Le Mali est très mal classé en matière de transparence dans la gestion des affaires publiques. Ce qui fait bondir certaines organisations de la société civile, dont le Réseau des associations maliennes de lutte contre la corruption et la délinquance financière (RAMLCDF), qui vient d’interpeler le chef de l’Etat, le Général d’Armée Assimi Goïta.
C’est dans un communiqué du 30 mars 2026, que les acteurs majeurs rassemblés au sein du RAMLCDF ont attiré l’attention sur le mauvais classement du Mali par l’ONG Transparency International.
Pour le président du RAMLCDF, Moussa Ousmane Touré, l’organisation internationale de promotion de la bonne gouvernance a classé le Mali en mauvaise posture, en 2025. « Le Mali a un score de 28 sur 100, se classant 136ème sur 182 pays. …»

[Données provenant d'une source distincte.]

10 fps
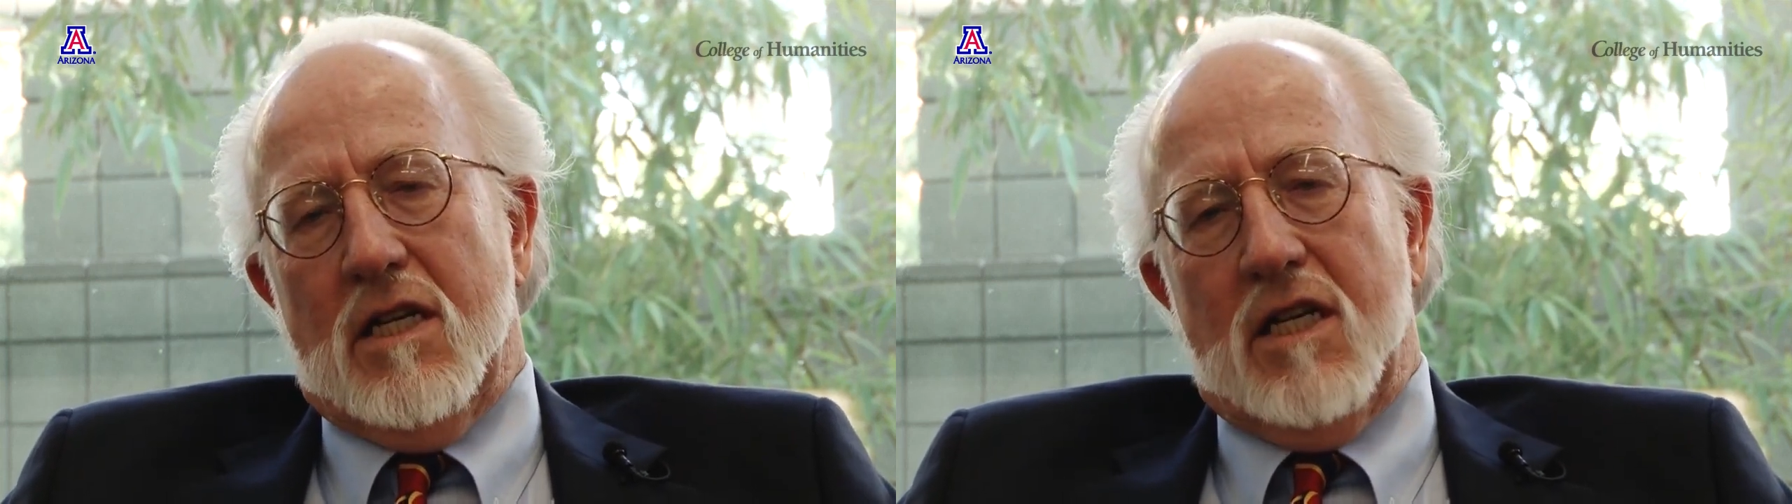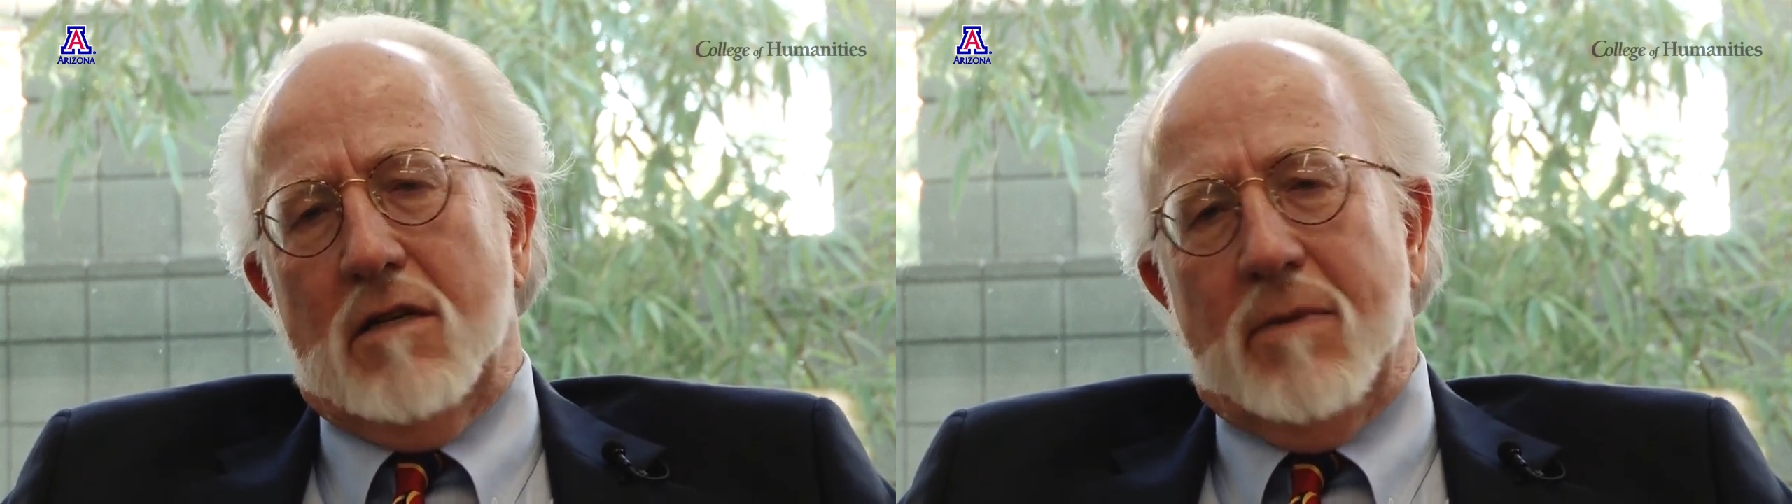
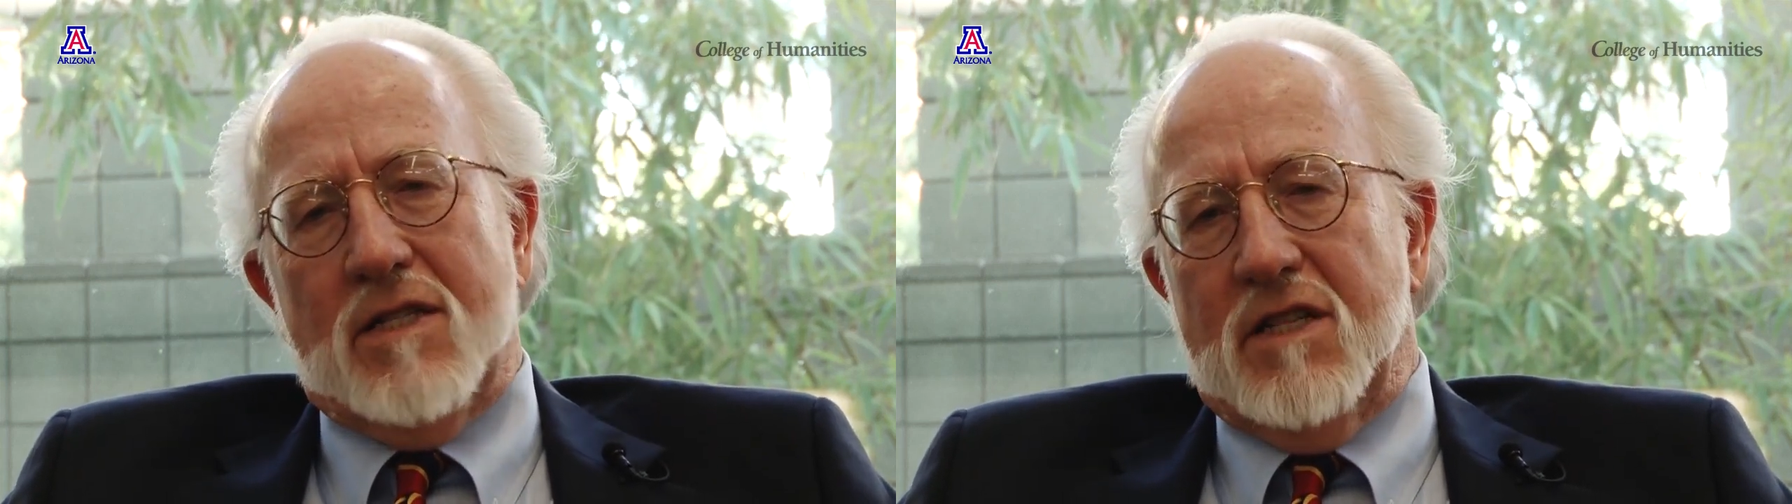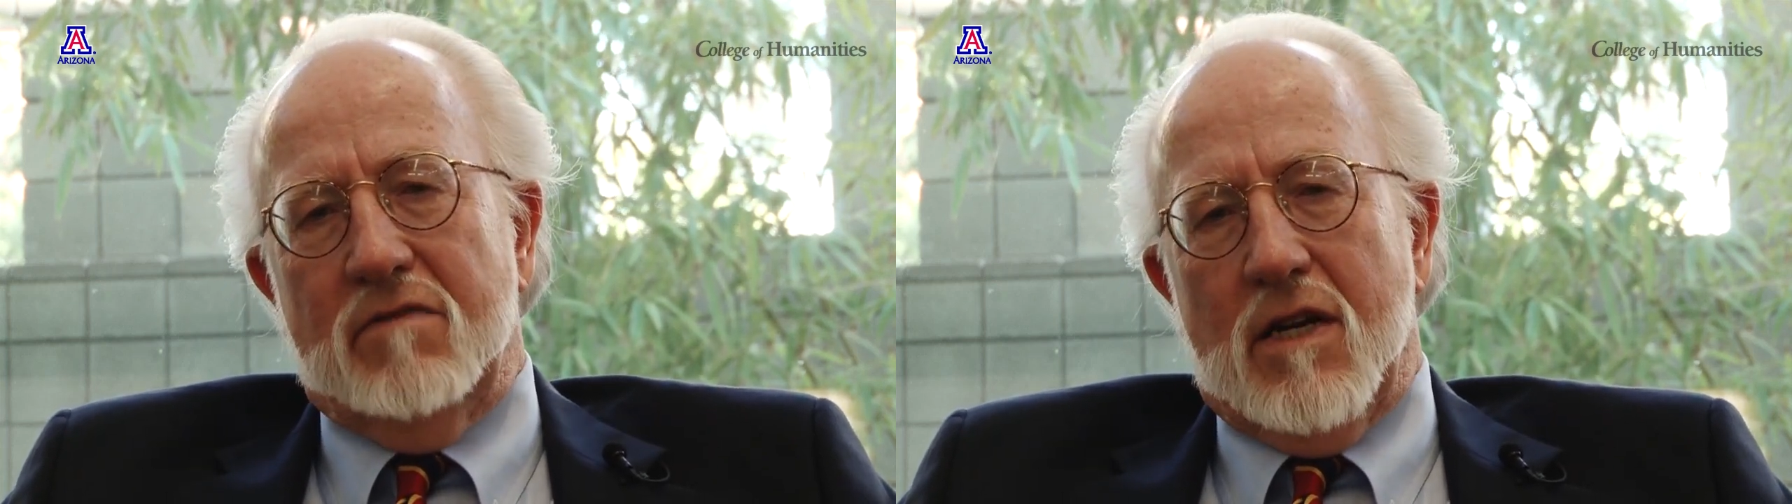it
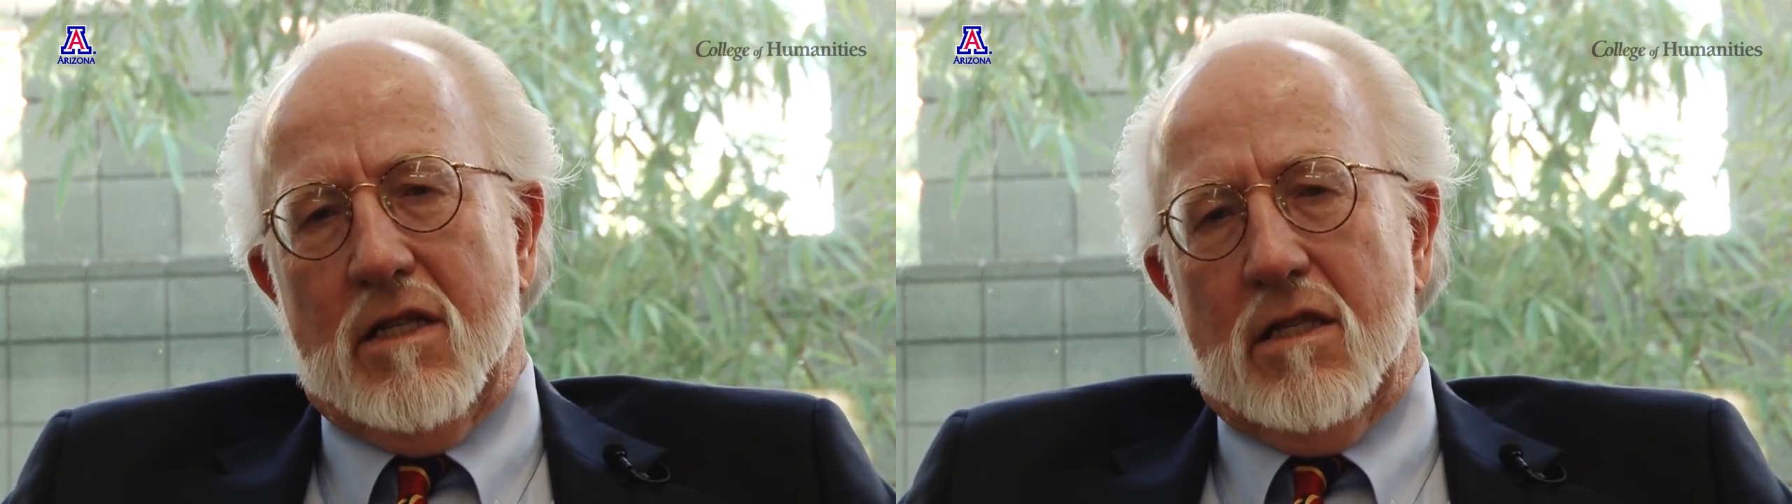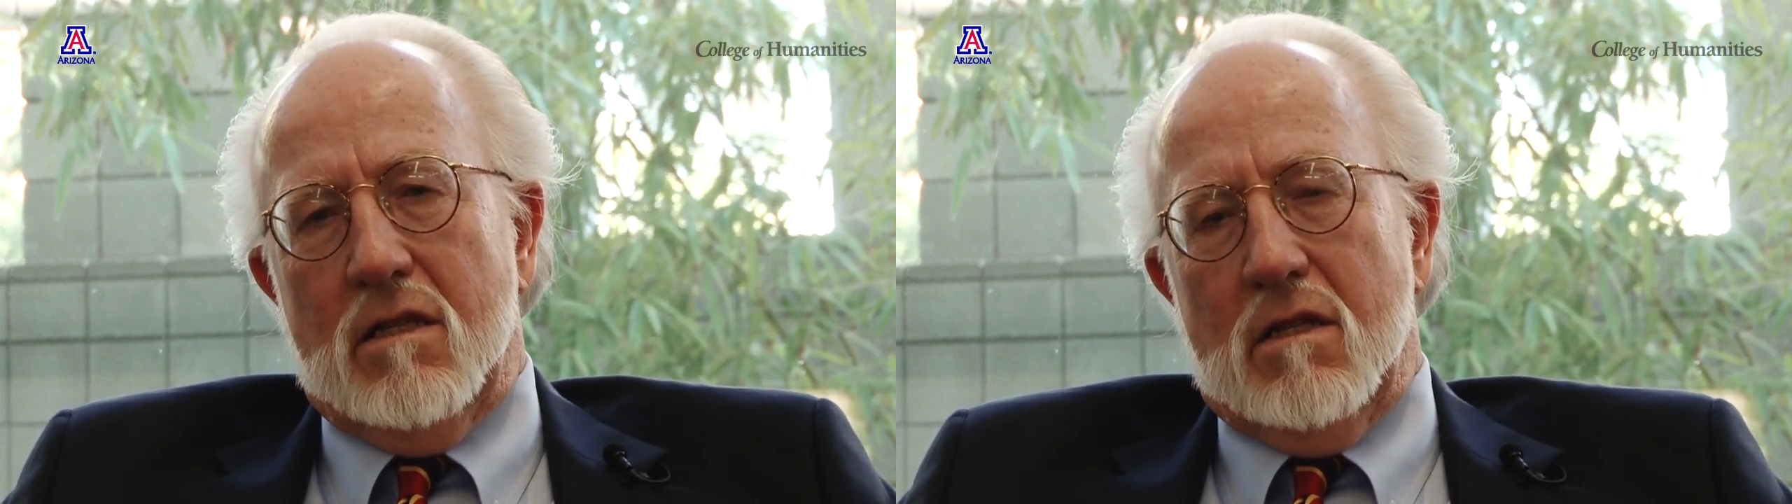depends even
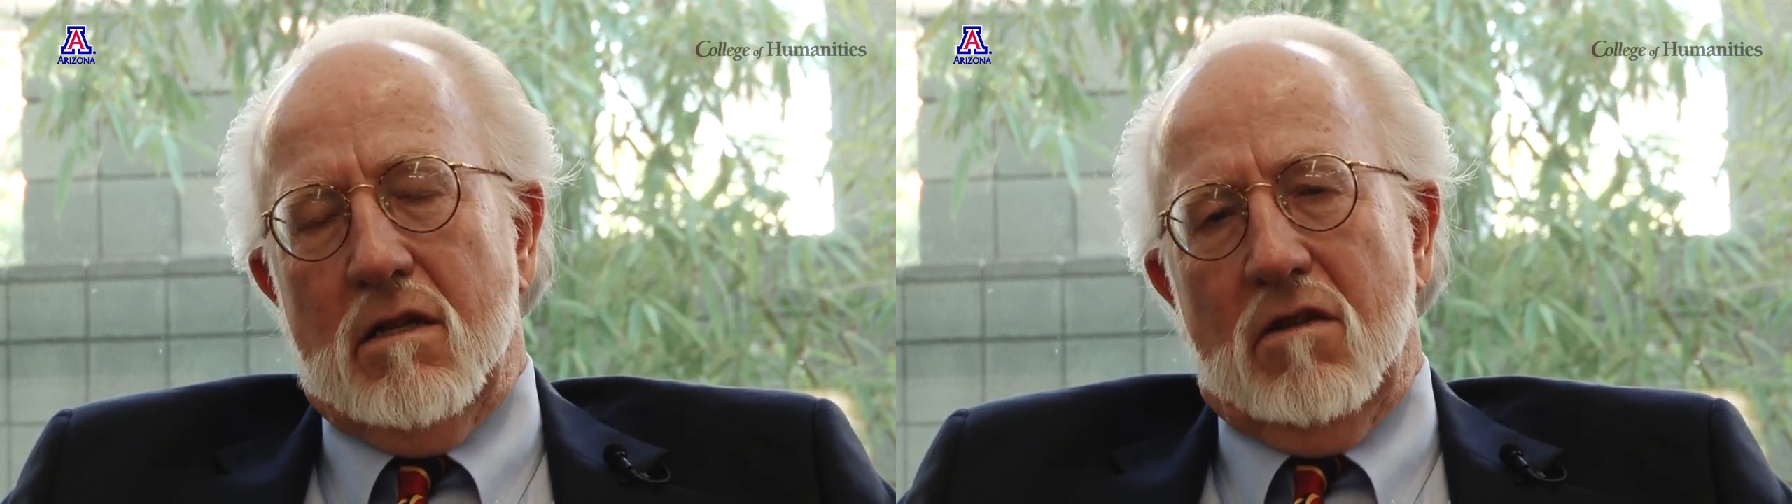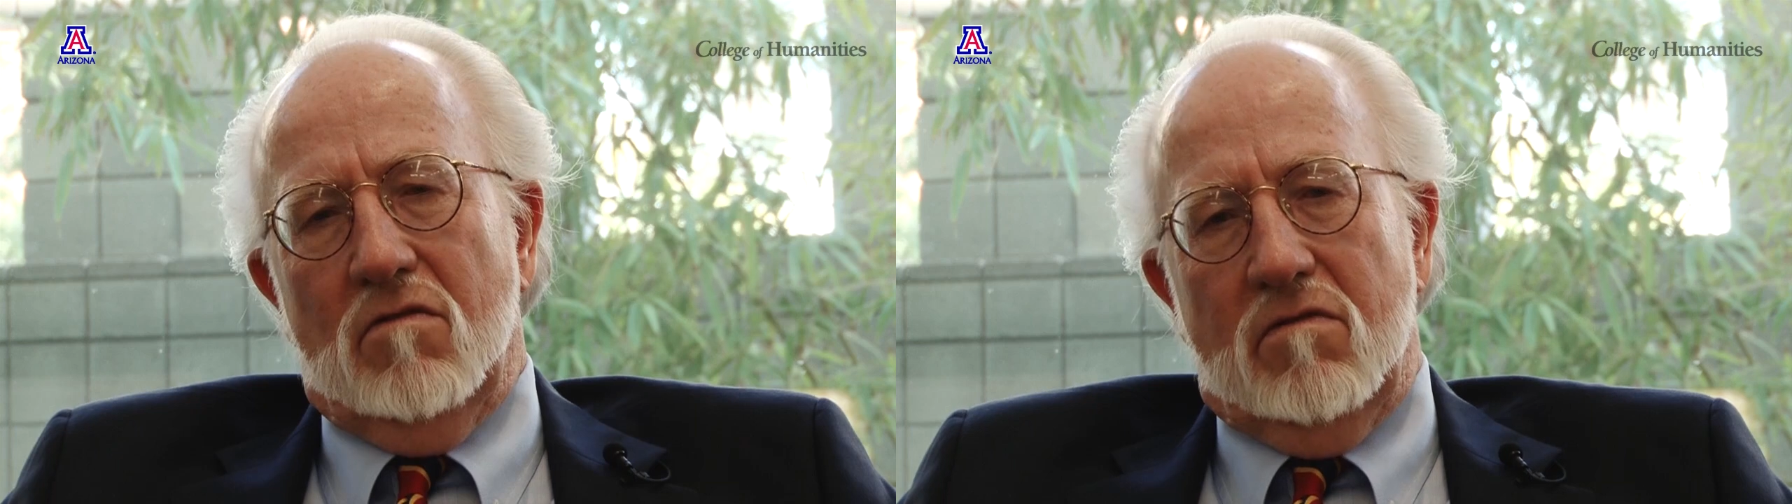on
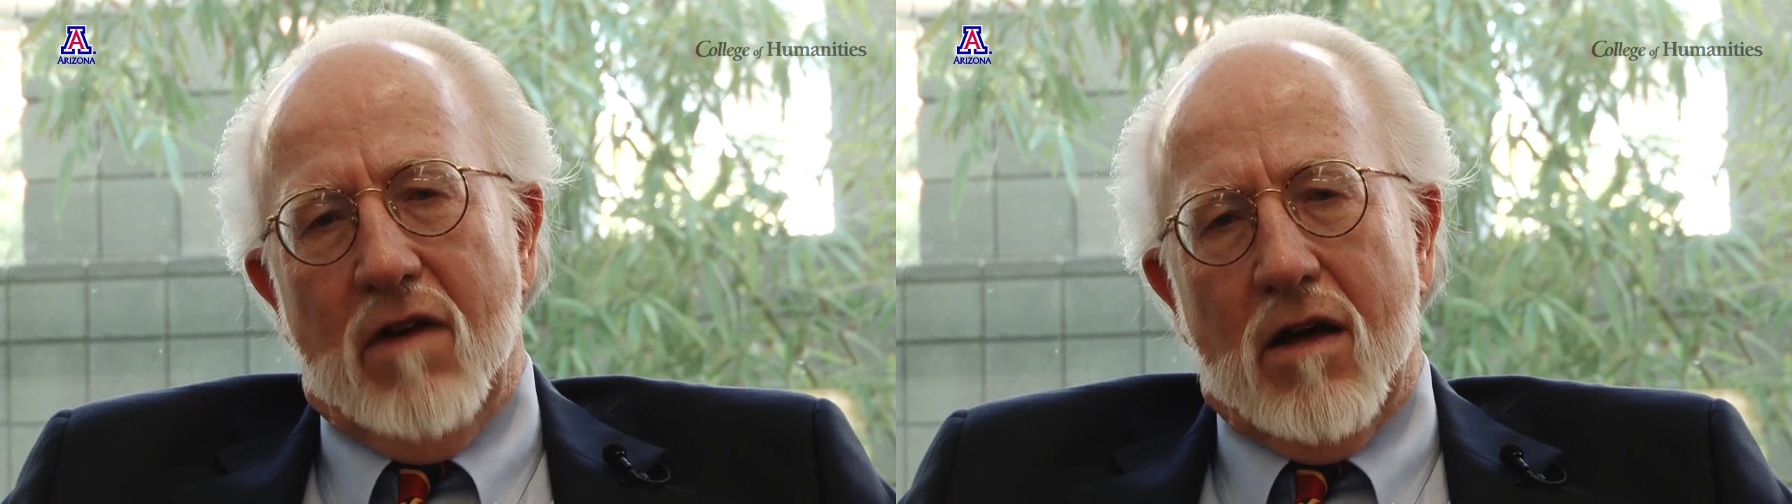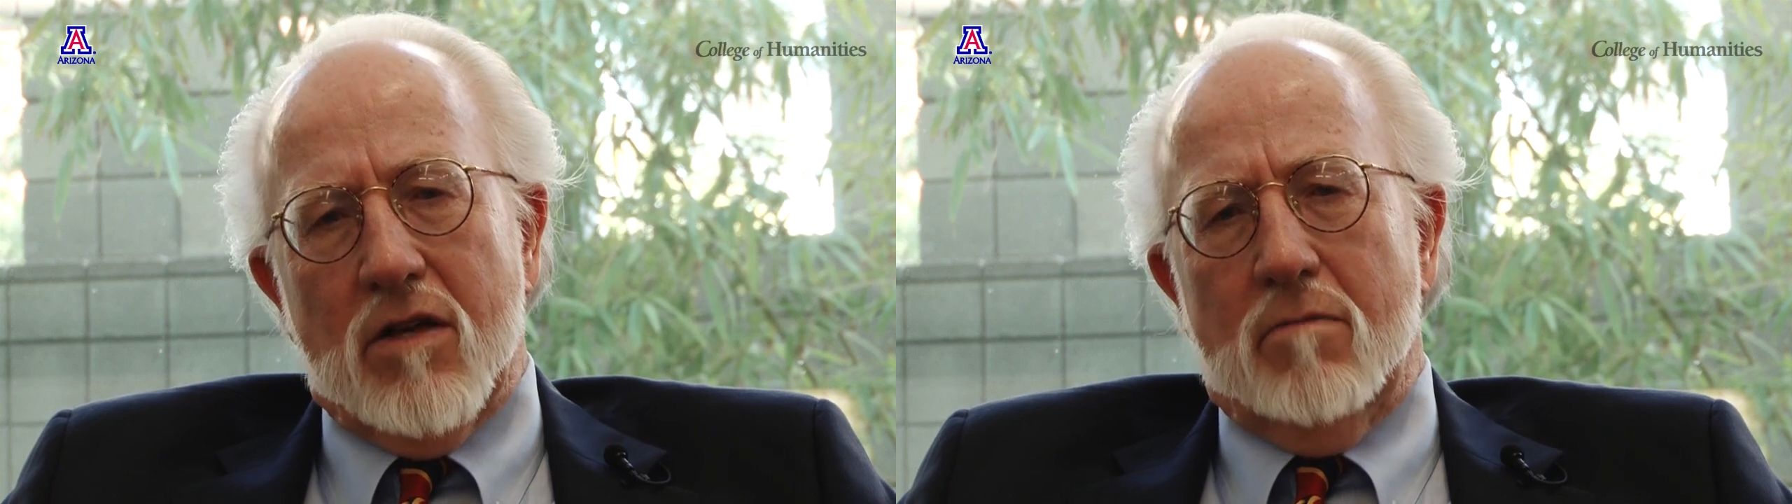
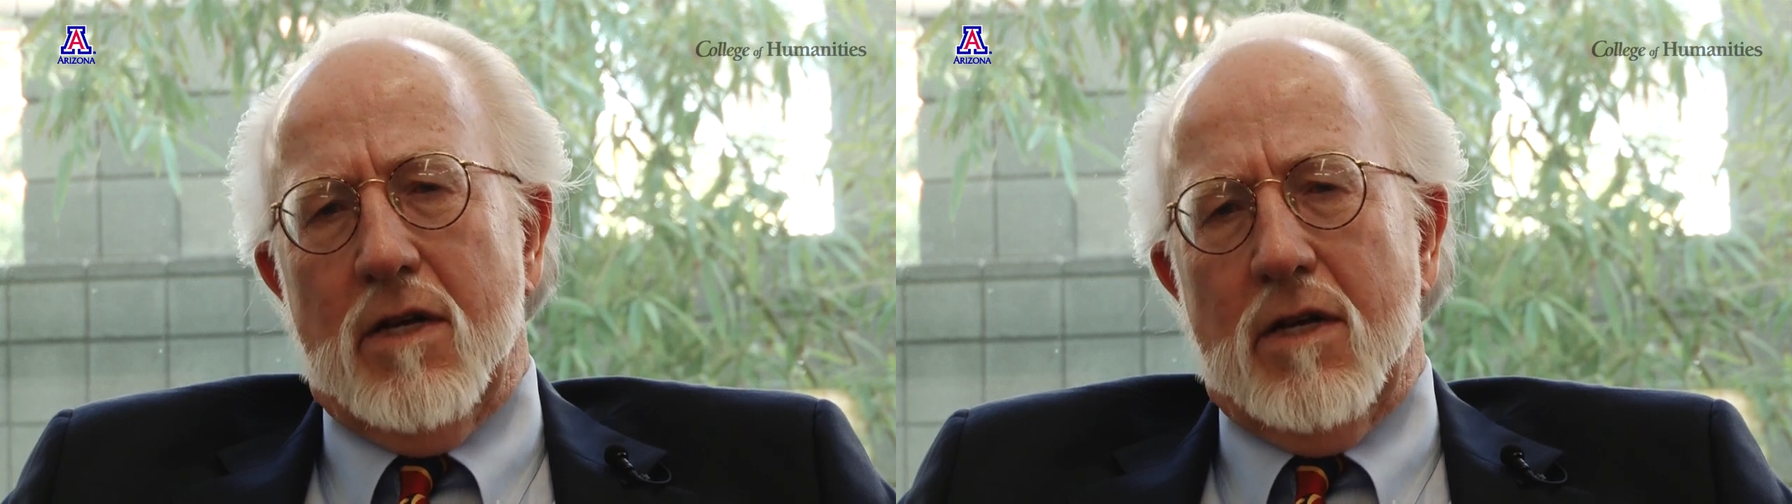volume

Pour des acteurs de la société civile, qui suivent cet indice de transparence dans la gestion publique, depuis sa création en décembre 2021, il y a une dégradation continue de la situation du Mali.
D’autres voix s’élèvent pour relever que depuis 2012, le Mali stagne au plan de la transparence administrative, oscillant entre la 95ème et la 136ème place, et entre la 28ème et la 35ème sur 100. « Après une lueur d’espoir en 2015, où il s’est classé 95ème sur 168 et a obtenu un score de 35, le déclin se confirme à la fois dans le résultat et dans le classement, soit, une baisse de 7 points et de 41 places en dix ans », lit-on dans le communiqué.

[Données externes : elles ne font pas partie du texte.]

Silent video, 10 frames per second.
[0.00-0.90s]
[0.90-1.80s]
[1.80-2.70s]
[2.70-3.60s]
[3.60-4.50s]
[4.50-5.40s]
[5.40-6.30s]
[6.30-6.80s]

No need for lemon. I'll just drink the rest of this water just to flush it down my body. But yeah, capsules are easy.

Cette situation s’explique, soulignent les experts, notamment par : «un affaiblissement de l’État de droit et de l’indépendance de la justice ; une corruption perçue comme structurelle et systémique ; une qualité démocratique en recul ; un espace civique sous pression et des mécanismes de contrôle fragilisés.
Le document signale aussi « des impacts directs sur les services publics et les populations les plus vulnérables ».
Par ailleurs, les données internationales font également cas d’une «tendance à l’autocratisation, plaçant le Mali parmi les autocraties électorales, avec des risques accrus pour la liberté des médias, la participation citoyenne et la redevabilité publique ».
En clair, les experts en gouvernance estiment que les autorités doivent accentuer les efforts en vue d’améliorer la gestion des finances publiques à travers leur assainissement. Ils recommandent alors que l’Etat renforce l’indépendance de la justice et celle des institutions de contrôle ; de garantir l’accès à l’information publique ; la protection des lanceurs d’alerte ; le renforcement de la transparence des marchés publics et du secteur extractif.
Sans oublier la nécessité de préserver l’espace civique et la liberté des médias ; assurer la cohérence entre engagements publics et actions concrètes.
En clair, il s’agit d’un véritable appel adressé aux plus hautes autorités à poursuivre les efforts, pour créer les conditions de gestion de plus en plus transparentes des affaires publiques.